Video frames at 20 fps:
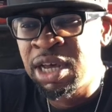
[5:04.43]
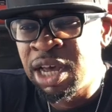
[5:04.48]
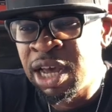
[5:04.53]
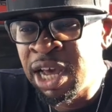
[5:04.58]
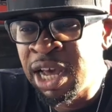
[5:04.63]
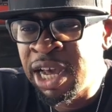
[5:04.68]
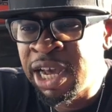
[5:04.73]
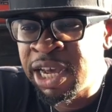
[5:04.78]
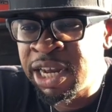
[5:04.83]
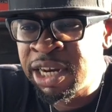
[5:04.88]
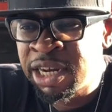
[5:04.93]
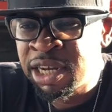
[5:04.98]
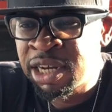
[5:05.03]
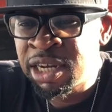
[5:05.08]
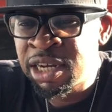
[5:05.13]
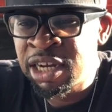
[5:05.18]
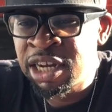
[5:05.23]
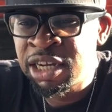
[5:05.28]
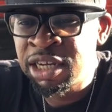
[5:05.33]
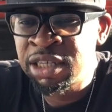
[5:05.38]
And
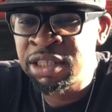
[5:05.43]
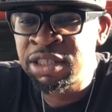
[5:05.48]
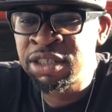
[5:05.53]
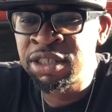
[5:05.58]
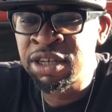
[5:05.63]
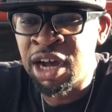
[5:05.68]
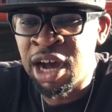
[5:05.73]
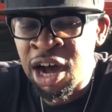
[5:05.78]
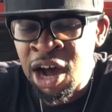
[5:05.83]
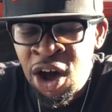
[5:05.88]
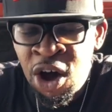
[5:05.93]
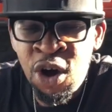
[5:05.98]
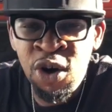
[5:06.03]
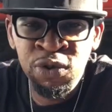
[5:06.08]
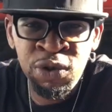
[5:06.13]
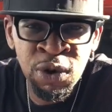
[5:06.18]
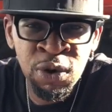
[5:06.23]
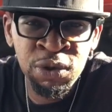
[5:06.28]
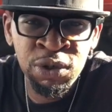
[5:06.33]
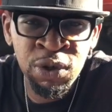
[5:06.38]
to all
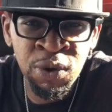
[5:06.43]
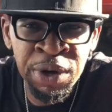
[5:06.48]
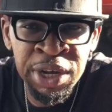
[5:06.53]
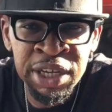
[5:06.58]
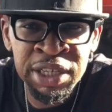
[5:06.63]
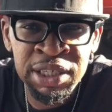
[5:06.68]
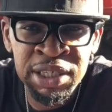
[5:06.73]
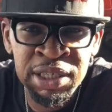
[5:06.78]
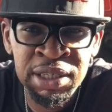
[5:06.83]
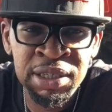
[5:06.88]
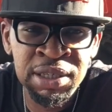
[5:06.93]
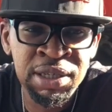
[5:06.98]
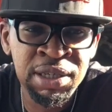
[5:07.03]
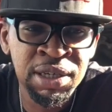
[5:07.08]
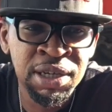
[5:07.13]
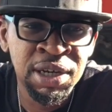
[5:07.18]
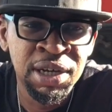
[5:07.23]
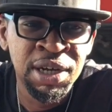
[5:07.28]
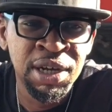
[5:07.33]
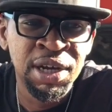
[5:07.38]
those questions,
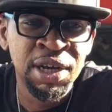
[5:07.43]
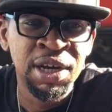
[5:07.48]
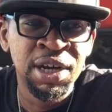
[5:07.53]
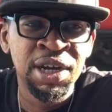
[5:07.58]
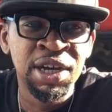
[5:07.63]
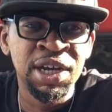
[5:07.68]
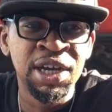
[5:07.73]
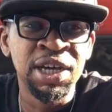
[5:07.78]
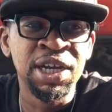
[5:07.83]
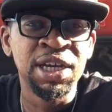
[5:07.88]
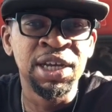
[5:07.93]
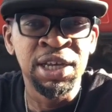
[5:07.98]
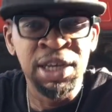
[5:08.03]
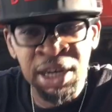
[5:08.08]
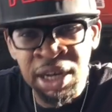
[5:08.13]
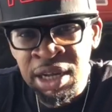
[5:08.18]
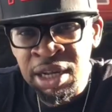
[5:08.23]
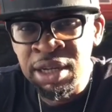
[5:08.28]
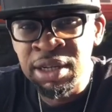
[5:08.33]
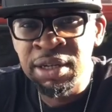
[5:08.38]

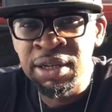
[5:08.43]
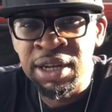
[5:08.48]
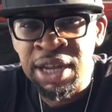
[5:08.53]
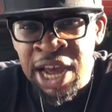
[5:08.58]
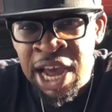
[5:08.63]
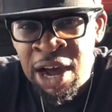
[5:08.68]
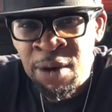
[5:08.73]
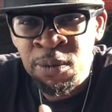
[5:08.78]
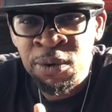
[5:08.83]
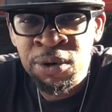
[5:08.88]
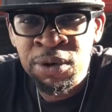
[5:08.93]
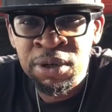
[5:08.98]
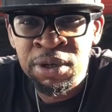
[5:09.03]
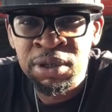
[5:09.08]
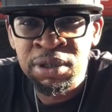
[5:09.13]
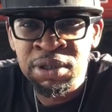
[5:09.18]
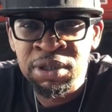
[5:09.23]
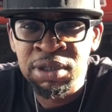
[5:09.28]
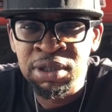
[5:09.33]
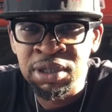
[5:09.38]
yeah, I would.
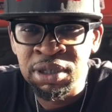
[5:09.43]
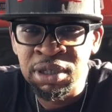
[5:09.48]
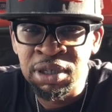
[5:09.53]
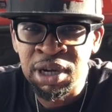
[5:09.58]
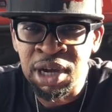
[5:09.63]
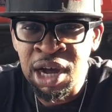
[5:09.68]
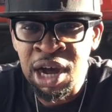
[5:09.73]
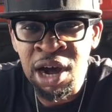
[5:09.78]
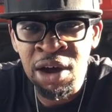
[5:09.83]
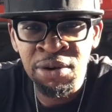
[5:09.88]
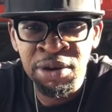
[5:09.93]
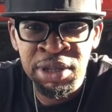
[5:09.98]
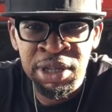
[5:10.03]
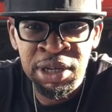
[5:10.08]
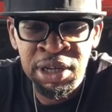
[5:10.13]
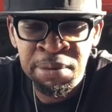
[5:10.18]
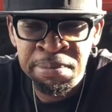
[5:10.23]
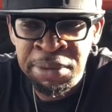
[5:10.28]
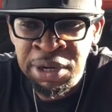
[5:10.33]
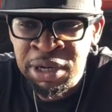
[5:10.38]
All of
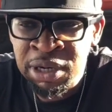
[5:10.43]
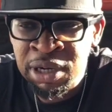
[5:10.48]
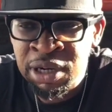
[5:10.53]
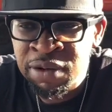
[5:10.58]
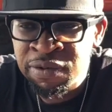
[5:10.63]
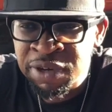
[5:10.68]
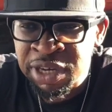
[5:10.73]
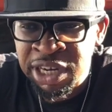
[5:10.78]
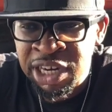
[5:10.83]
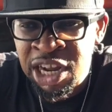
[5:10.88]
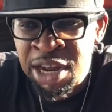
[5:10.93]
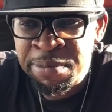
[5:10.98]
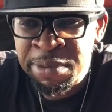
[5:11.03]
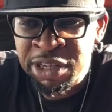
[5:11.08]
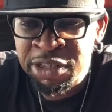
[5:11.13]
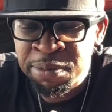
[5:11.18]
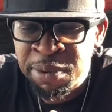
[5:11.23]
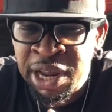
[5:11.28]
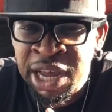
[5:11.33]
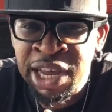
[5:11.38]
the above, and I'm
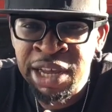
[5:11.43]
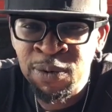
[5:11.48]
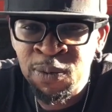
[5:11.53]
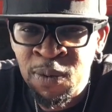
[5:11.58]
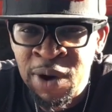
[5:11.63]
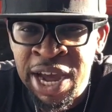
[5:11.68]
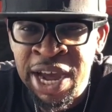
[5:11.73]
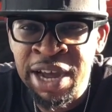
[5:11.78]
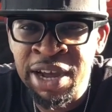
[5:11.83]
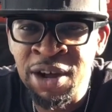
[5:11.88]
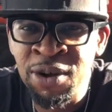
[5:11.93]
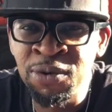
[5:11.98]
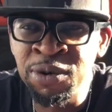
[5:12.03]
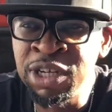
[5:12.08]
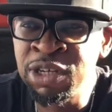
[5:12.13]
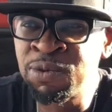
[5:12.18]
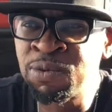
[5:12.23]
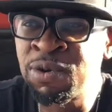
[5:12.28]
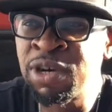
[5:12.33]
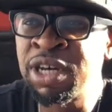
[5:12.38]
explaining why on
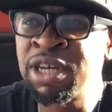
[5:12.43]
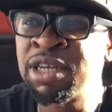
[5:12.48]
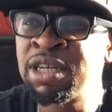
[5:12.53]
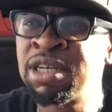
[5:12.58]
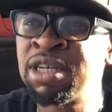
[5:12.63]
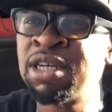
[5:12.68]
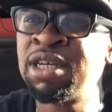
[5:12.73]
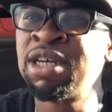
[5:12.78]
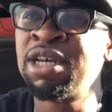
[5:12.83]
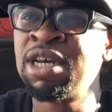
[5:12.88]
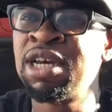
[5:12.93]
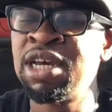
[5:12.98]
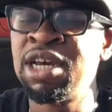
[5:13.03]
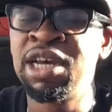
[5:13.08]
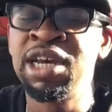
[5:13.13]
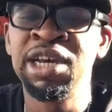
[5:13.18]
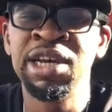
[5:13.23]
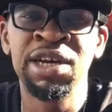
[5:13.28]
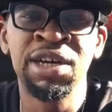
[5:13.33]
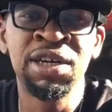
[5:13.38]
each one.
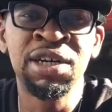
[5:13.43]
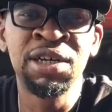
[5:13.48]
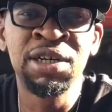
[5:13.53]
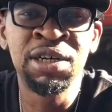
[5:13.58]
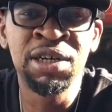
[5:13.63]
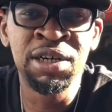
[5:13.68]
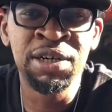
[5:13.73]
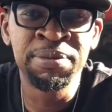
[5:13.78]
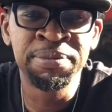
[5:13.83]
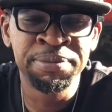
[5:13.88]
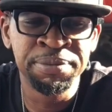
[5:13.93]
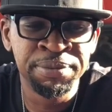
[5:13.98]
And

____________________

__WHAT THE TASK REQUIRES__
Repeat the material above verbatim. Leave the pictures behind.

__EXERCISE RESPONSE__
Video frames at 20 fps:
[5:04.43]
[5:04.48]
[5:04.53]
[5:04.58]
[5:04.63]
[5:04.68]
[5:04.73]
[5:04.78]
[5:04.83]
[5:04.88]
[5:04.93]
[5:04.98]
[5:05.03]
[5:05.08]
[5:05.13]
[5:05.18]
[5:05.23]
[5:05.28]
[5:05.33]
[5:05.38]
And
[5:05.43]
[5:05.48]
[5:05.53]
[5:05.58]
[5:05.63]
[5:05.68]
[5:05.73]
[5:05.78]
[5:05.83]
[5:05.88]
[5:05.93]
[5:05.98]
[5:06.03]
[5:06.08]
[5:06.13]
[5:06.18]
[5:06.23]
[5:06.28]
[5:06.33]
[5:06.38]
to all
[5:06.43]
[5:06.48]
[5:06.53]
[5:06.58]
[5:06.63]
[5:06.68]
[5:06.73]
[5:06.78]
[5:06.83]
[5:06.88]
[5:06.93]
[5:06.98]
[5:07.03]
[5:07.08]
[5:07.13]
[5:07.18]
[5:07.23]
[5:07.28]
[5:07.33]
[5:07.38]
those questions,
[5:07.43]
[5:07.48]
[5:07.53]
[5:07.58]
[5:07.63]
[5:07.68]
[5:07.73]
[5:07.78]
[5:07.83]
[5:07.88]
[5:07.93]
[5:07.98]
[5:08.03]
[5:08.08]
[5:08.13]
[5:08.18]
[5:08.23]
[5:08.28]
[5:08.33]
[5:08.38]

[5:08.43]
[5:08.48]
[5:08.53]
[5:08.58]
[5:08.63]
[5:08.68]
[5:08.73]
[5:08.78]
[5:08.83]
[5:08.88]
[5:08.93]
[5:08.98]
[5:09.03]
[5:09.08]
[5:09.13]
[5:09.18]
[5:09.23]
[5:09.28]
[5:09.33]
[5:09.38]
yeah, I would.
[5:09.43]
[5:09.48]
[5:09.53]
[5:09.58]
[5:09.63]
[5:09.68]
[5:09.73]
[5:09.78]
[5:09.83]
[5:09.88]
[5:09.93]
[5:09.98]
[5:10.03]
[5:10.08]
[5:10.13]
[5:10.18]
[5:10.23]
[5:10.28]
[5:10.33]
[5:10.38]
All of
[5:10.43]
[5:10.48]
[5:10.53]
[5:10.58]
[5:10.63]
[5:10.68]
[5:10.73]
[5:10.78]
[5:10.83]
[5:10.88]
[5:10.93]
[5:10.98]
[5:11.03]
[5:11.08]
[5:11.13]
[5:11.18]
[5:11.23]
[5:11.28]
[5:11.33]
[5:11.38]
the above, and I'm
[5:11.43]
[5:11.48]
[5:11.53]
[5:11.58]
[5:11.63]
[5:11.68]
[5:11.73]
[5:11.78]
[5:11.83]
[5:11.88]
[5:11.93]
[5:11.98]
[5:12.03]
[5:12.08]
[5:12.13]
[5:12.18]
[5:12.23]
[5:12.28]
[5:12.33]
[5:12.38]
explaining why on
[5:12.43]
[5:12.48]
[5:12.53]
[5:12.58]
[5:12.63]
[5:12.68]
[5:12.73]
[5:12.78]
[5:12.83]
[5:12.88]
[5:12.93]
[5:12.98]
[5:13.03]
[5:13.08]
[5:13.13]
[5:13.18]
[5:13.23]
[5:13.28]
[5:13.33]
[5:13.38]
each one.
[5:13.43]
[5:13.48]
[5:13.53]
[5:13.58]
[5:13.63]
[5:13.68]
[5:13.73]
[5:13.78]
[5:13.83]
[5:13.88]
[5:13.93]
[5:13.98]
And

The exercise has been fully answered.